- **DATA PROVIDED**
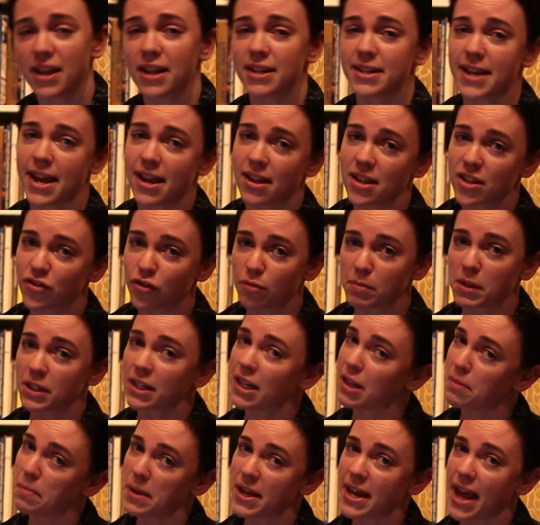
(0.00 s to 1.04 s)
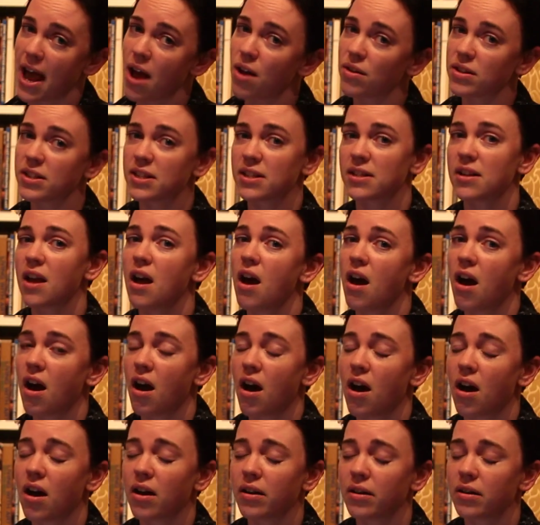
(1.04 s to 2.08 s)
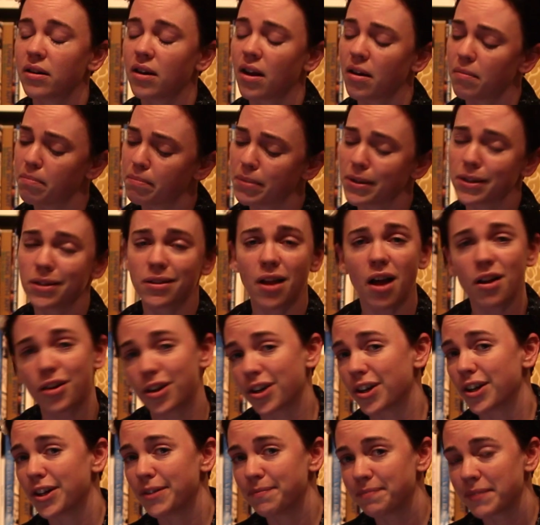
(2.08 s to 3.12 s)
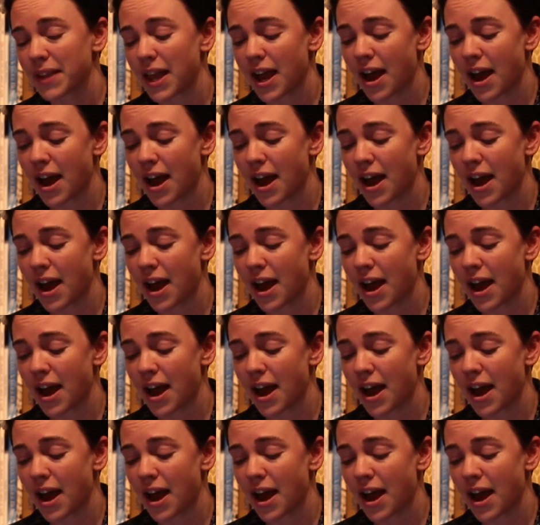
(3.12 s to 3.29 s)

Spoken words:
Tales from the Little Pink House on Blogger.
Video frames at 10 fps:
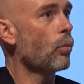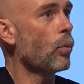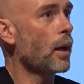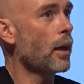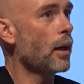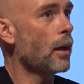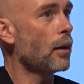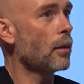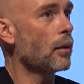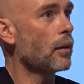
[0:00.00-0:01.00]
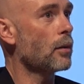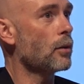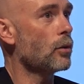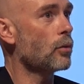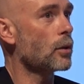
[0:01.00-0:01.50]
where
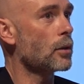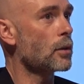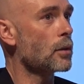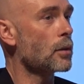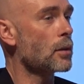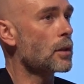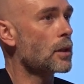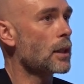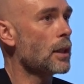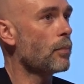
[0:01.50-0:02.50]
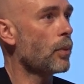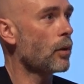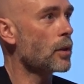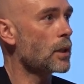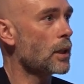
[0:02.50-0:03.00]
you can see
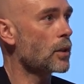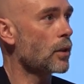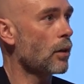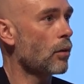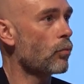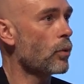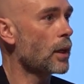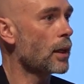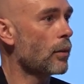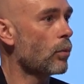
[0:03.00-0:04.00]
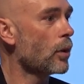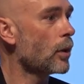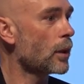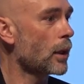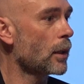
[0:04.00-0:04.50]
policies that are really
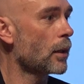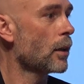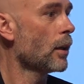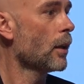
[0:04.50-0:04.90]
working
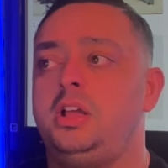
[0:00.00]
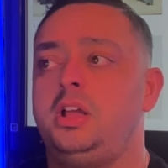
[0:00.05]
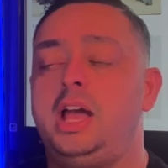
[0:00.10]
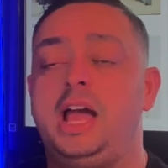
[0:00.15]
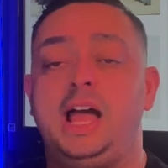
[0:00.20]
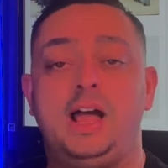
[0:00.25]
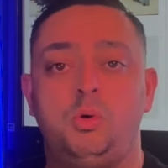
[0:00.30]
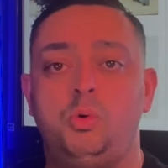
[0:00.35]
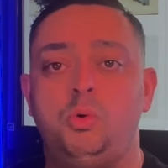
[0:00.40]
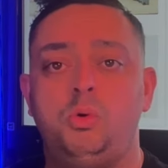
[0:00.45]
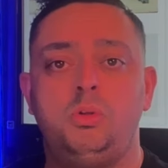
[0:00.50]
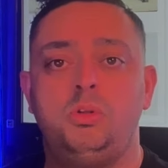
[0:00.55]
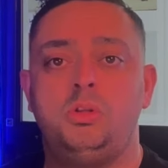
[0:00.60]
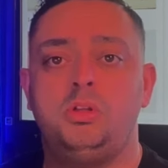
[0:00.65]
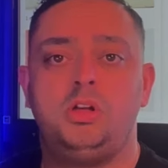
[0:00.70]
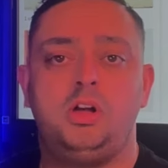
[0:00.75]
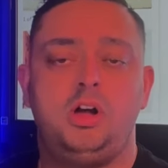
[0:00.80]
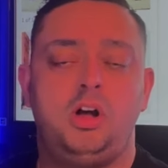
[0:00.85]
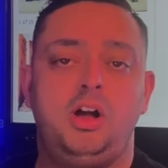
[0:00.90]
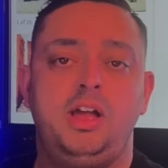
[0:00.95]
at all.
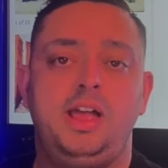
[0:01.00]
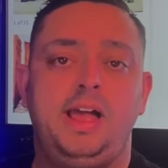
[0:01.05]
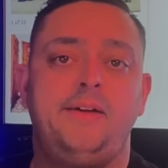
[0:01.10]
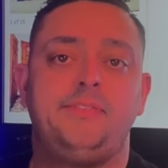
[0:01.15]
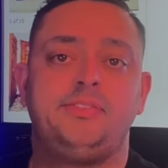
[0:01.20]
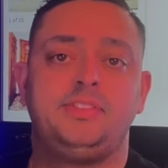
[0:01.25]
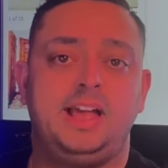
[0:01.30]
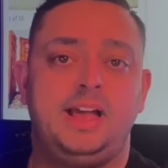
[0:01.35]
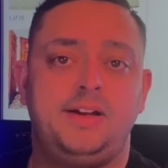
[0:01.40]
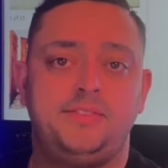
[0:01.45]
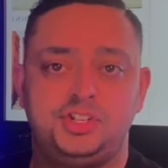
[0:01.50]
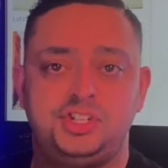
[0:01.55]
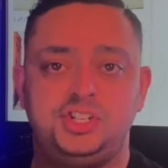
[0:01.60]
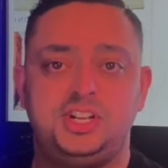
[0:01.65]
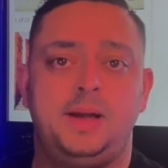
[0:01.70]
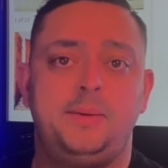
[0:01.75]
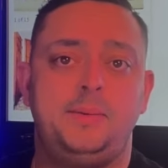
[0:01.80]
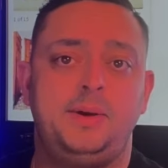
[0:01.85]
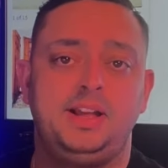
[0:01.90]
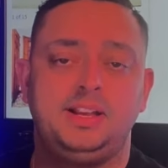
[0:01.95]
I have to have a
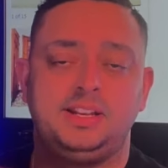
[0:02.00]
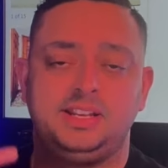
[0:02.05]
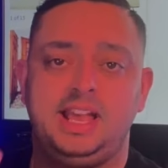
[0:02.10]
shower,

- **WHAT TO PRODUCE**
Every record above must be copied exactly, and no picture may appear in the copy.

- **COMPLETED EXERCISE**
(0.00 s to 1.04 s)
(1.04 s to 2.08 s)
(2.08 s to 3.12 s)
(3.12 s to 3.29 s)

Spoken words:
Tales from the Little Pink House on Blogger.
Video frames at 10 fps:
[0:00.00-0:01.00]
[0:01.00-0:01.50]
where
[0:01.50-0:02.50]
[0:02.50-0:03.00]
you can see
[0:03.00-0:04.00]
[0:04.00-0:04.50]
policies that are really
[0:04.50-0:04.90]
working
[0:00.00]
[0:00.05]
[0:00.10]
[0:00.15]
[0:00.20]
[0:00.25]
[0:00.30]
[0:00.35]
[0:00.40]
[0:00.45]
[0:00.50]
[0:00.55]
[0:00.60]
[0:00.65]
[0:00.70]
[0:00.75]
[0:00.80]
[0:00.85]
[0:00.90]
[0:00.95]
at all.
[0:01.00]
[0:01.05]
[0:01.10]
[0:01.15]
[0:01.20]
[0:01.25]
[0:01.30]
[0:01.35]
[0:01.40]
[0:01.45]
[0:01.50]
[0:01.55]
[0:01.60]
[0:01.65]
[0:01.70]
[0:01.75]
[0:01.80]
[0:01.85]
[0:01.90]
[0:01.95]
I have to have a
[0:02.00]
[0:02.05]
[0:02.10]
shower,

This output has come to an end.